[Stored data]
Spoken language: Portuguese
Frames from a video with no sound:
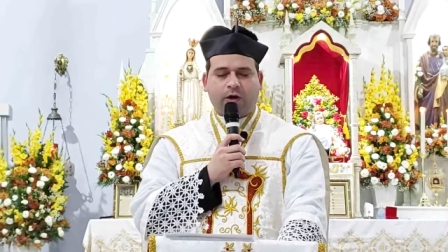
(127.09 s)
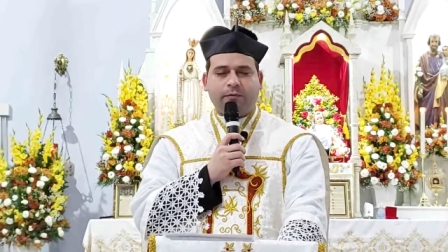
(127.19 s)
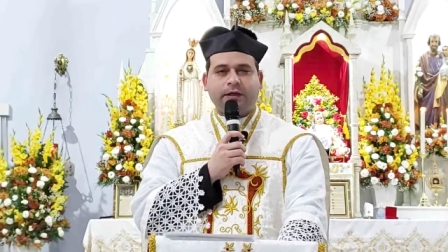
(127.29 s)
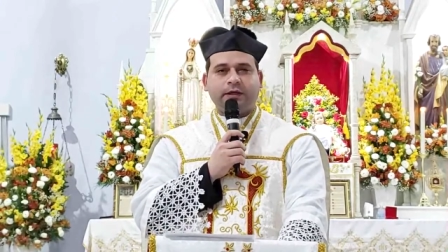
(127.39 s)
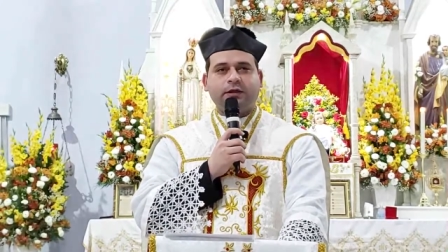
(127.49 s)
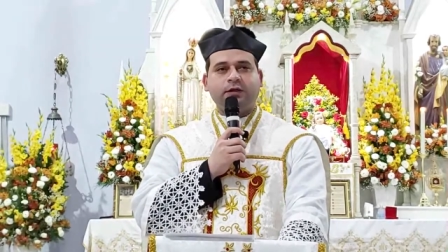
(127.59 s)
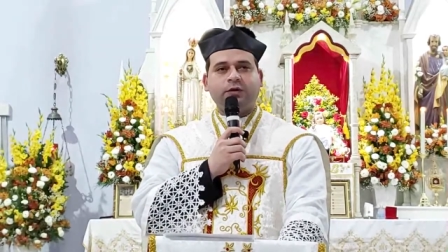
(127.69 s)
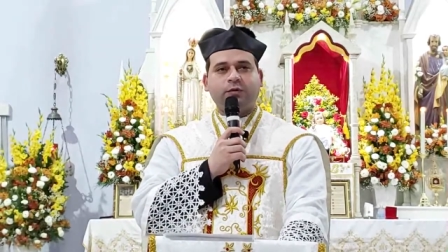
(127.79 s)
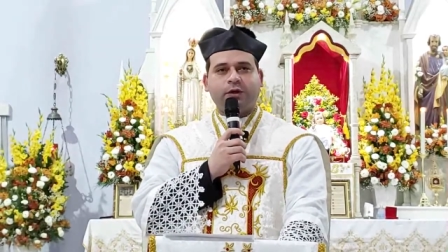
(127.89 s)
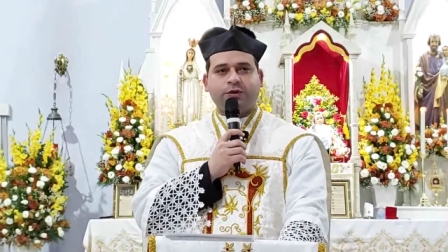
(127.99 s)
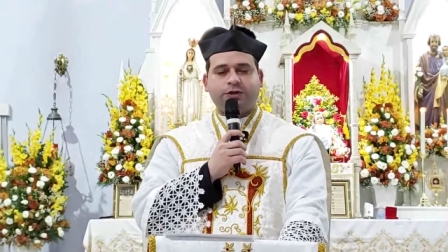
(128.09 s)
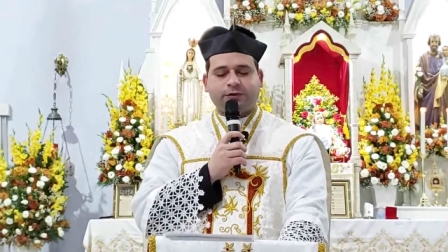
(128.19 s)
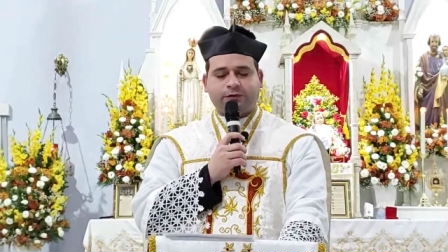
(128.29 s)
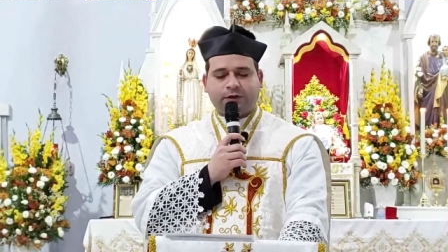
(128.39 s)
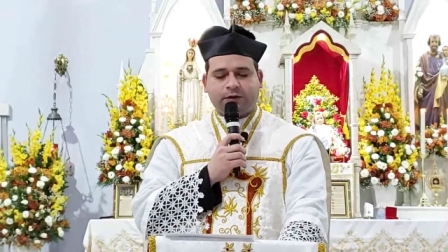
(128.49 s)
Ó menino meu
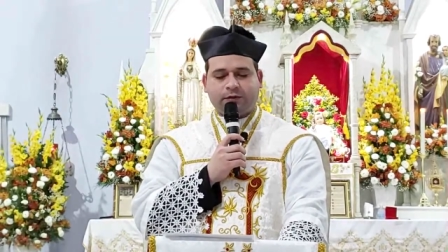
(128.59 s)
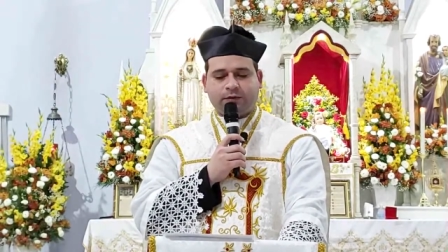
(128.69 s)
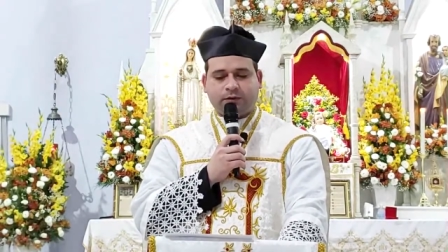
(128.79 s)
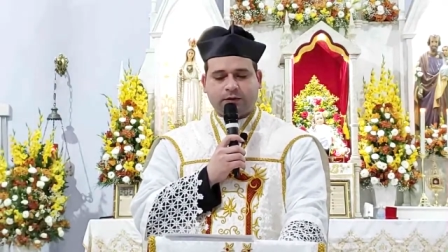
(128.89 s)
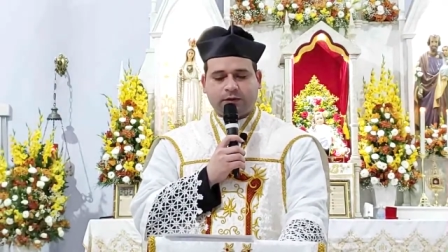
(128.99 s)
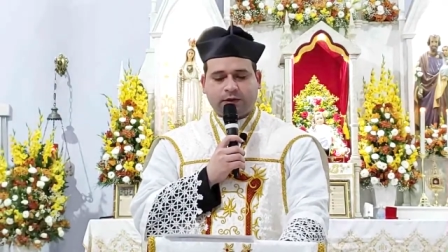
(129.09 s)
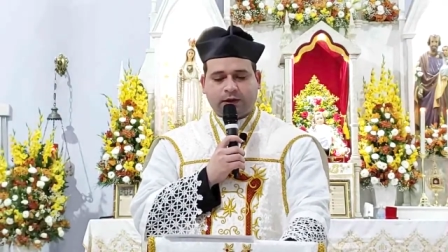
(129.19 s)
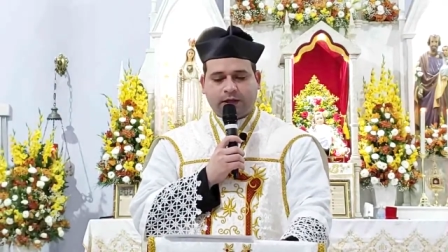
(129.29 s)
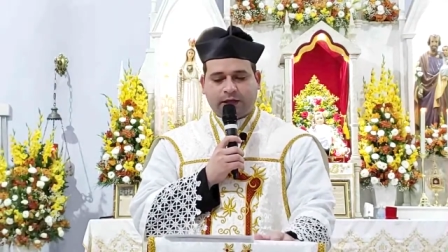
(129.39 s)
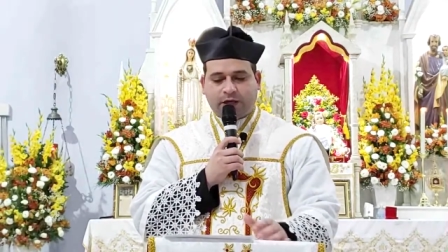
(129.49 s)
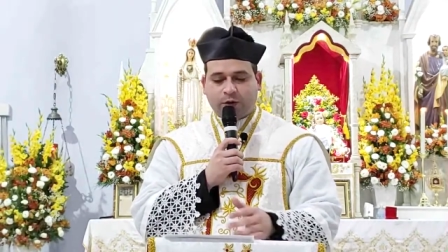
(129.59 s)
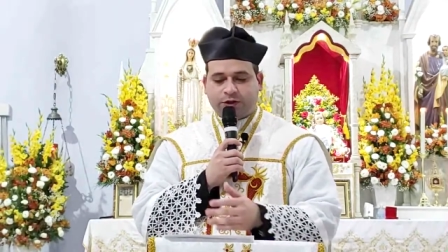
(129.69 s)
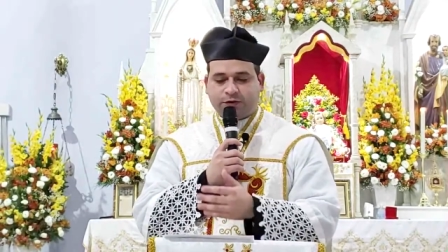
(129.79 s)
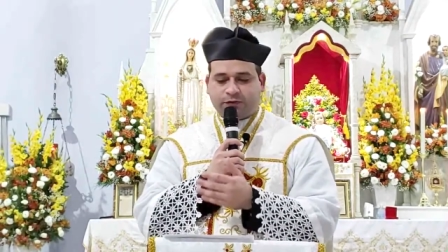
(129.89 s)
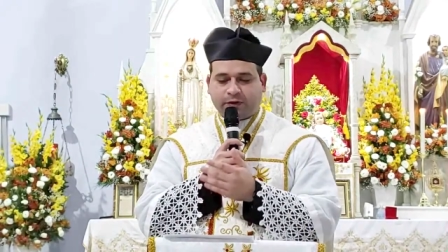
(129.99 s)
divino,
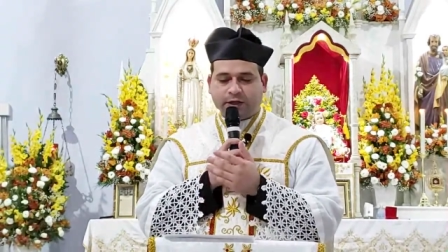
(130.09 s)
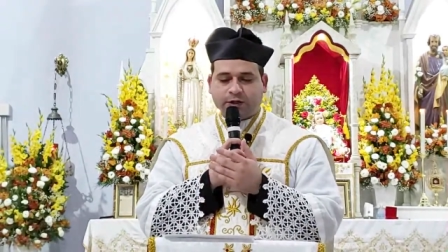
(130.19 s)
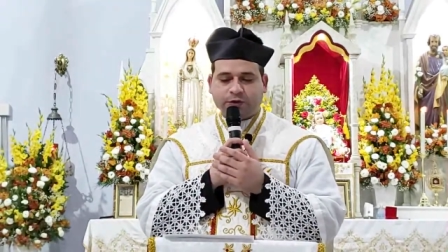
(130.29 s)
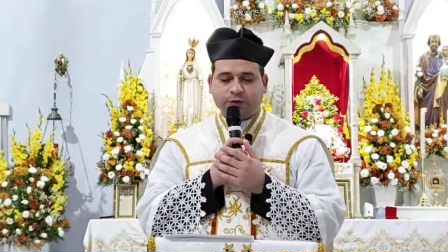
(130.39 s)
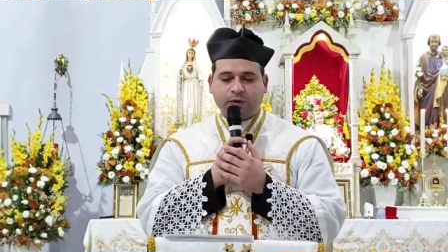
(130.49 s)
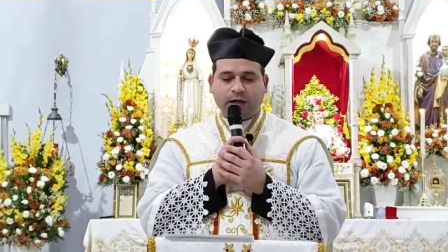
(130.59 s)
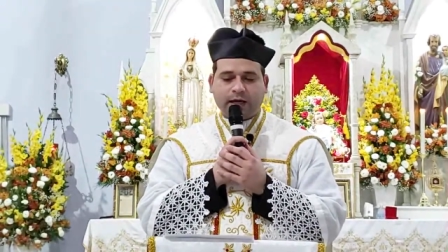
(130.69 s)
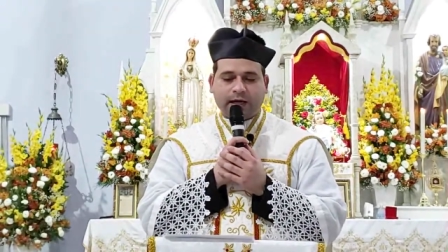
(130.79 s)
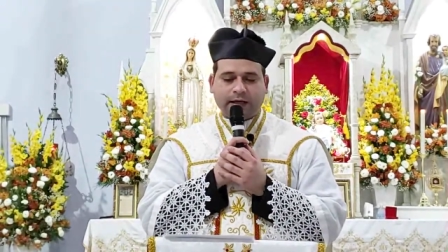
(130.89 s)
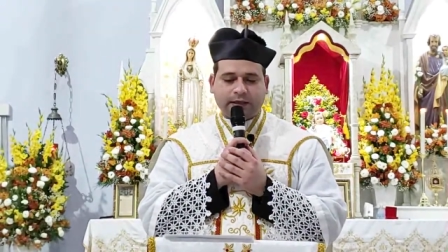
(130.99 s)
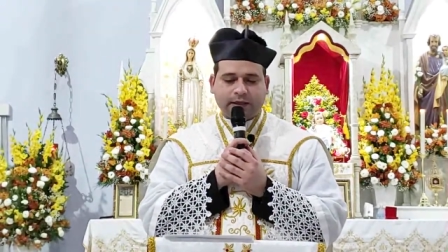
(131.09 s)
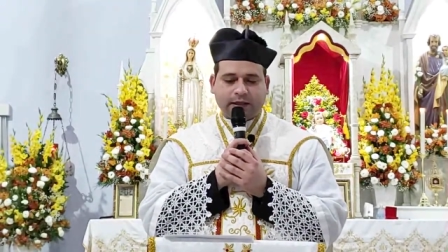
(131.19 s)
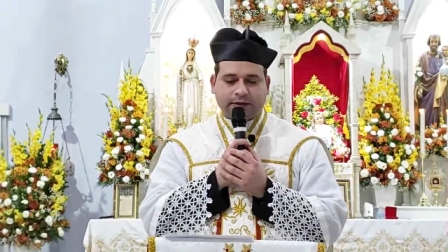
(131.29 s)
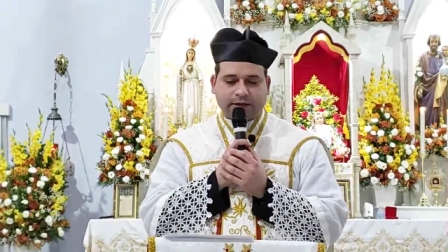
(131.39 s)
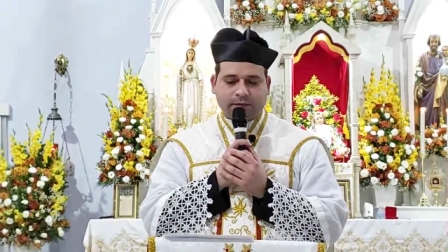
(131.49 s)
eu te vejo
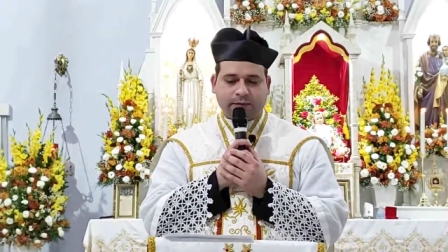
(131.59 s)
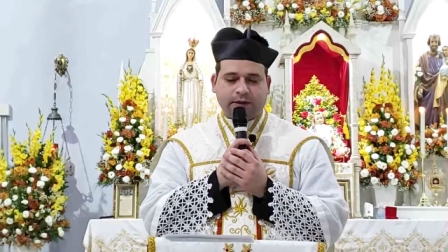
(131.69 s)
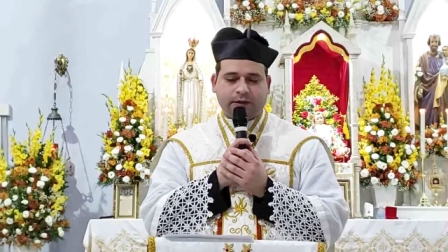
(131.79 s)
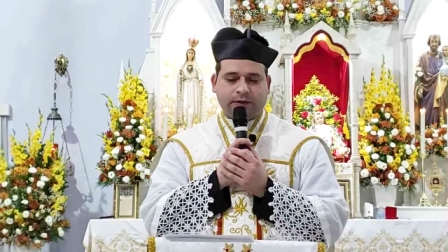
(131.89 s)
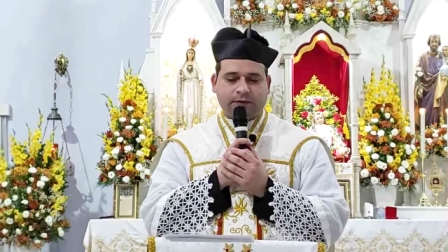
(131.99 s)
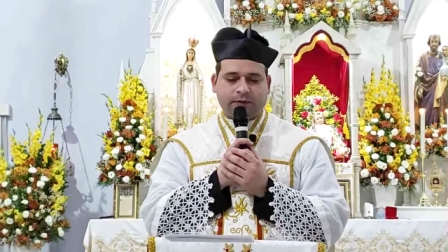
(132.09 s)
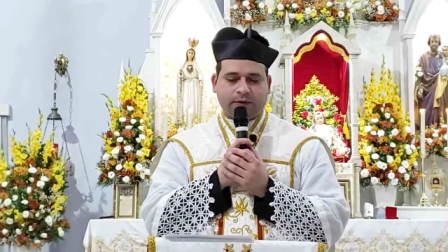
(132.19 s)
aqui a tremer.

Task. Reproduce each entry word for word and cut the images.

Written answer.
Spoken language: Portuguese
Frames from a video with no sound:
(127.09 s)
(127.19 s)
(127.29 s)
(127.39 s)
(127.49 s)
(127.59 s)
(127.69 s)
(127.79 s)
(127.89 s)
(127.99 s)
(128.09 s)
(128.19 s)
(128.29 s)
(128.39 s)
(128.49 s)
Ó menino meu
(128.59 s)
(128.69 s)
(128.79 s)
(128.89 s)
(128.99 s)
(129.09 s)
(129.19 s)
(129.29 s)
(129.39 s)
(129.49 s)
(129.59 s)
(129.69 s)
(129.79 s)
(129.89 s)
(129.99 s)
divino,
(130.09 s)
(130.19 s)
(130.29 s)
(130.39 s)
(130.49 s)
(130.59 s)
(130.69 s)
(130.79 s)
(130.89 s)
(130.99 s)
(131.09 s)
(131.19 s)
(131.29 s)
(131.39 s)
(131.49 s)
eu te vejo
(131.59 s)
(131.69 s)
(131.79 s)
(131.89 s)
(131.99 s)
(132.09 s)
(132.19 s)
aqui a tremer.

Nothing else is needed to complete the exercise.